Years of hypokalemia: A case report

INTRODUCTION

Gitelman syndrome (GS) is a salt-losing tubulopathy with an estimated prevalence of about 1 in 40,000 individuals. It typically presents during adolescence or adulthood with muscle weakness, fatigue, tetany, or abdominal pain. The symptoms are generally milder and appear later than those of Bartter syndrome (BS). Biochemical findings include hypokalemia, metabolic alkalosis, hypomagnesemia, and often low or normal urinary calcium. The underlying defect involves impaired sodium and chloride reabsorption in the distal tubule, resulting in excessive urinary potassium and magnesium losses.^[1]

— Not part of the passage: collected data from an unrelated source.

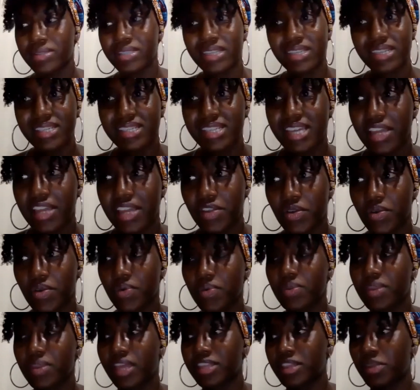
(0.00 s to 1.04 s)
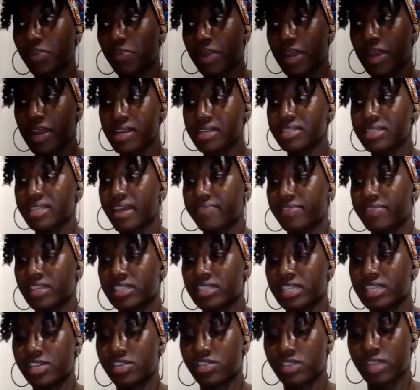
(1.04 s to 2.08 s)
to say, you, like, the parents have to
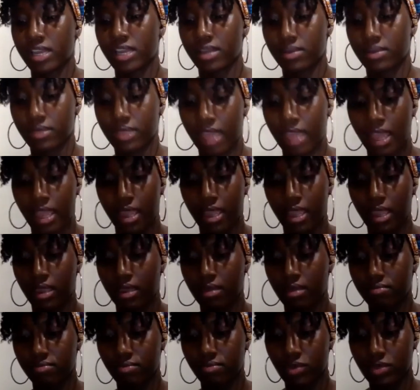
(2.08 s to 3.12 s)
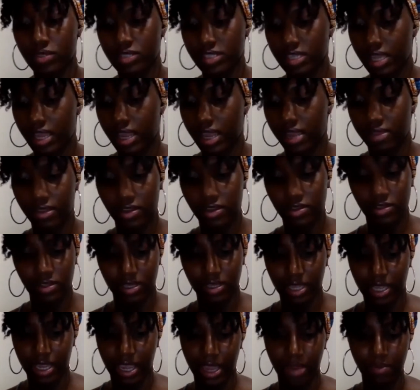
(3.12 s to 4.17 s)
teach, like, once again, they're
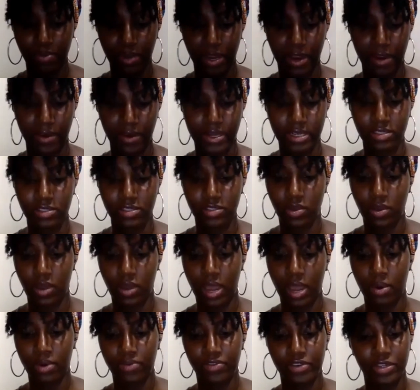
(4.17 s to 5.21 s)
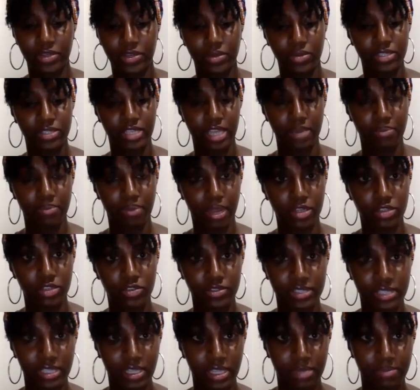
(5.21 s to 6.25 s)
looking at parents. So however you set
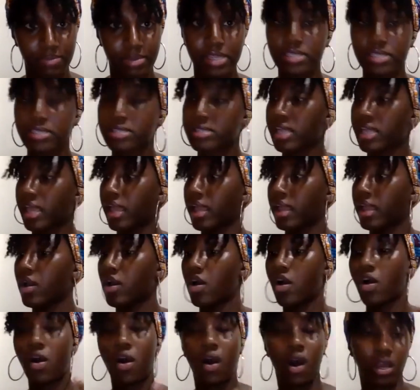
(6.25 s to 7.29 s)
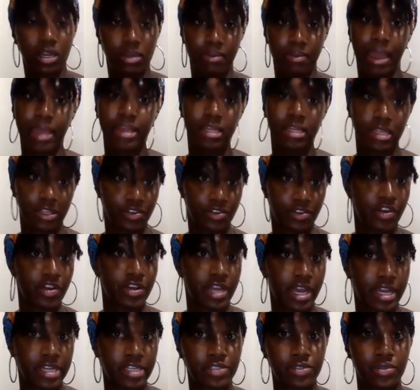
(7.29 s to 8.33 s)
boundaries and limits, they automatically learn
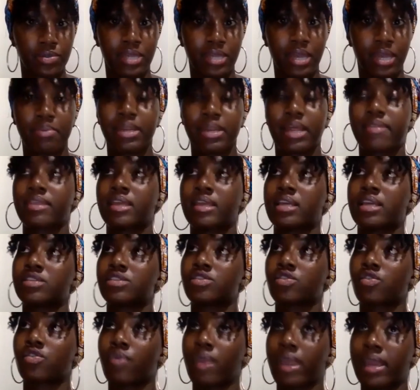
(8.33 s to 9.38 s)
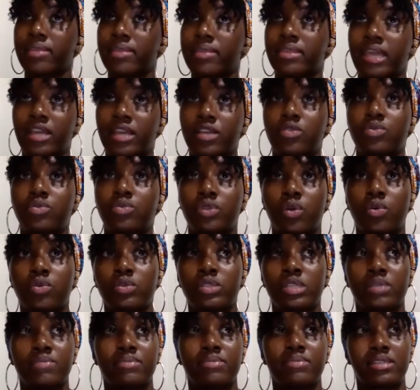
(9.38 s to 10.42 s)
how to do that. But I think it's great that you told
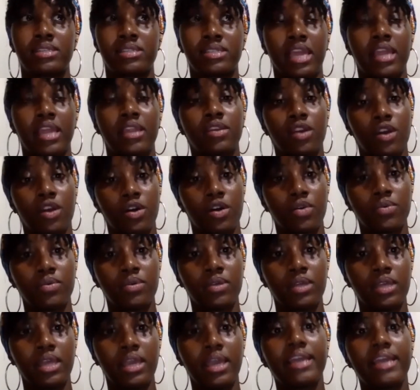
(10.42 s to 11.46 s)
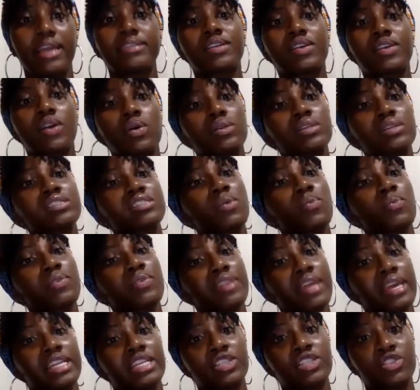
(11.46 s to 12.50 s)
him to say no and to go to someone
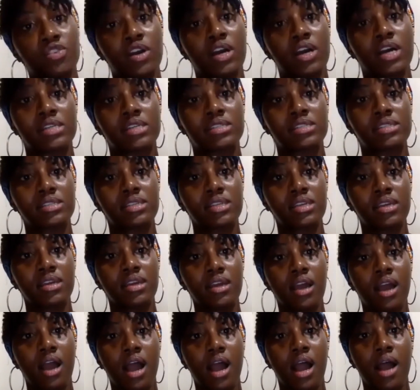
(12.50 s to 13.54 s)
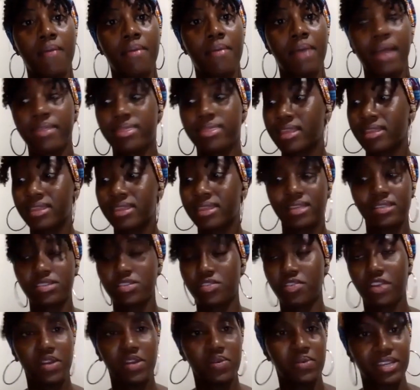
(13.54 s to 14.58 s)
that he trusts. I think that's a
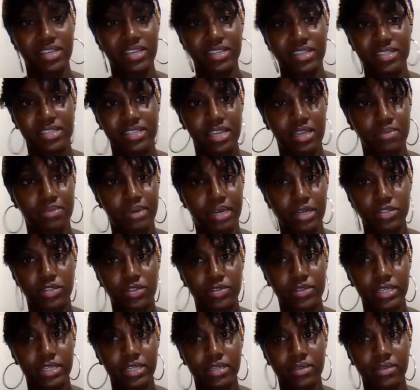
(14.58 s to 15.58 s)
great way to set a boundary.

Management focuses on correcting electrolyte imbalances and minimizing renal losses. Potassium and magnesium chloride supplementation is the cornerstone of therapy. Potassium-sparing diuretics such as amiloride, spironolactone, or eplerenone can be added to enhance potassium retention and reduce magnesium excretion. Amiloride acts by blocking epithelial sodium channels in the distal nephron, thereby decreasing sodium reabsorption and reducing potassium and magnesium loss. Patients are encouraged to maintain liberal salt intake and to avoid medications that can worsen hypokalemia or prolong the QT interval, such as certain antiarrhythmics, proton pump inhibitors, or aminoglycosides.

CASE REPORT

The patient, born to consanguineous parents, presented with limb cramps, myalgia, and two episodes of loose stools. Initial laboratory investigations revealed a serum potassium level of 2.6 mEq/L. Her mother reported multiple similar, unexplained, and uninvestigated episodes of hypokalemia since childhood. On examination, she was stable with a blood pressure of 112/68 mmHg, and her systemic examination was unremarkable.

Further evaluation showed urinary potassium of 33.1 mEq/L, a transtubular potassium gradient (TTKG) of 8, indicating renal potassium loss, and a venous pH of 7.53, consistent with metabolic alkalosis. Plasma renin activity was markedly elevated (>500 mIU/L), and aldosterone was high-normal. Urinary chloride (163.6 mEq/L) ruled out vomiting-induced hypokalemic alkalosis. Serum magnesium was 1.5 mg/dL (low), whereas urinary calcium excretion was normal (3.2 mmol/day). The patient denied any use of diuretics, laxatives, or herbal medications [Table 1]. A complete endocrine evaluation, including a steroid panel to rule out any mild forms of congenital adrenal hyperplasia (CAH), was normal.

Whole-exome sequencing detected a pathogenic heterozygous mutation in the SLC12A3 gene (exons 14 and 15), confirming GS [Figure 1]. Although the disease is autosomal recessive, the genotype suggested a possible compound heterozygous variant. She was started on amiloride 20 mg once daily along with oral potassium and magnesium supplements, leading to normalization of electrolyte levels and symptomatic improvement.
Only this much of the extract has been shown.